LISTED RECORDS
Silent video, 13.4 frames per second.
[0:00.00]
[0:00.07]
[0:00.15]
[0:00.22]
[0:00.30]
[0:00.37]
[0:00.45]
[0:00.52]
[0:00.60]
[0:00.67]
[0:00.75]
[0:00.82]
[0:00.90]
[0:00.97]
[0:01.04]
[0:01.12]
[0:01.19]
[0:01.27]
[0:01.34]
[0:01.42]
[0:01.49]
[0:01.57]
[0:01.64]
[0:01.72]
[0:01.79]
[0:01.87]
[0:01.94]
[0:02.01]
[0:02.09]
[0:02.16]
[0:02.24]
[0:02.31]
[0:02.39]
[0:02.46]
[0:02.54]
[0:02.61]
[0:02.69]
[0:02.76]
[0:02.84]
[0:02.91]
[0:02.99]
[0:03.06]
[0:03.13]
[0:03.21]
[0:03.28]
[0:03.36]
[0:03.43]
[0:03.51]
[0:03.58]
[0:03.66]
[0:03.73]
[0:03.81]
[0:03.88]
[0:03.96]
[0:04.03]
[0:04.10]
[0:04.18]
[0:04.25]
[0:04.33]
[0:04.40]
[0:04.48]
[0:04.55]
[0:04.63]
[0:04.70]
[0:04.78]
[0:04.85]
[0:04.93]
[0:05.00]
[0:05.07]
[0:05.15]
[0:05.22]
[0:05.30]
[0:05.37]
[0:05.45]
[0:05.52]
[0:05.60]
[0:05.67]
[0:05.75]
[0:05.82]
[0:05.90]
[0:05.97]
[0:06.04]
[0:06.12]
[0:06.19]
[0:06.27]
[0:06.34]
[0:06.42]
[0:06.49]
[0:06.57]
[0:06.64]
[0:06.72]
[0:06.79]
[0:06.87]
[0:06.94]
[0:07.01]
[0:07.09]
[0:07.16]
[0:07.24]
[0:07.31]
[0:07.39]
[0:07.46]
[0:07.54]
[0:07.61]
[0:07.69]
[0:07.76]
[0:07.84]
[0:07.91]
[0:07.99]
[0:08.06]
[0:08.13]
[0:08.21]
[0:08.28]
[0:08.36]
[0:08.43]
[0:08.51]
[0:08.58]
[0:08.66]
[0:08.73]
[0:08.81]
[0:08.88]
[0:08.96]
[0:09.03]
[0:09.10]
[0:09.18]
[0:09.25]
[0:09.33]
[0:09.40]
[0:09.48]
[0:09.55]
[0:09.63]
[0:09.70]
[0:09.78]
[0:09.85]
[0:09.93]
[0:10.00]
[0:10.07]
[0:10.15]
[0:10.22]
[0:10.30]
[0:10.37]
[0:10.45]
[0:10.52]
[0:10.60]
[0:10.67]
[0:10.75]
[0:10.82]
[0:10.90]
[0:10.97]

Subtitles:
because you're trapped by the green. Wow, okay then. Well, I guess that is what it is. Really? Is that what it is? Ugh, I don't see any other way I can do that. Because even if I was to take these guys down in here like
--
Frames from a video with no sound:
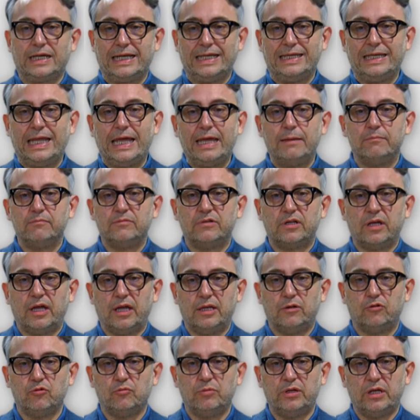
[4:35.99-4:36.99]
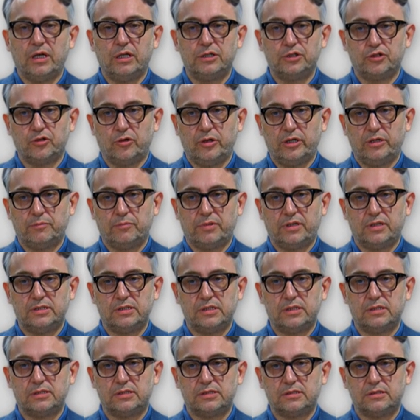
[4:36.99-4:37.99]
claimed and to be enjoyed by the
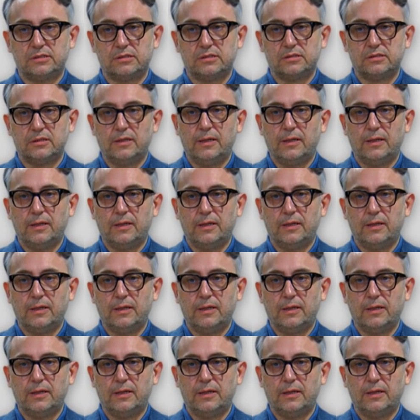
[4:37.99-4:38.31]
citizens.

WHAT IS BEING ASKED
If a line above contains the string "video", count it, then give the total and nothing else.

TASK ANSWER
2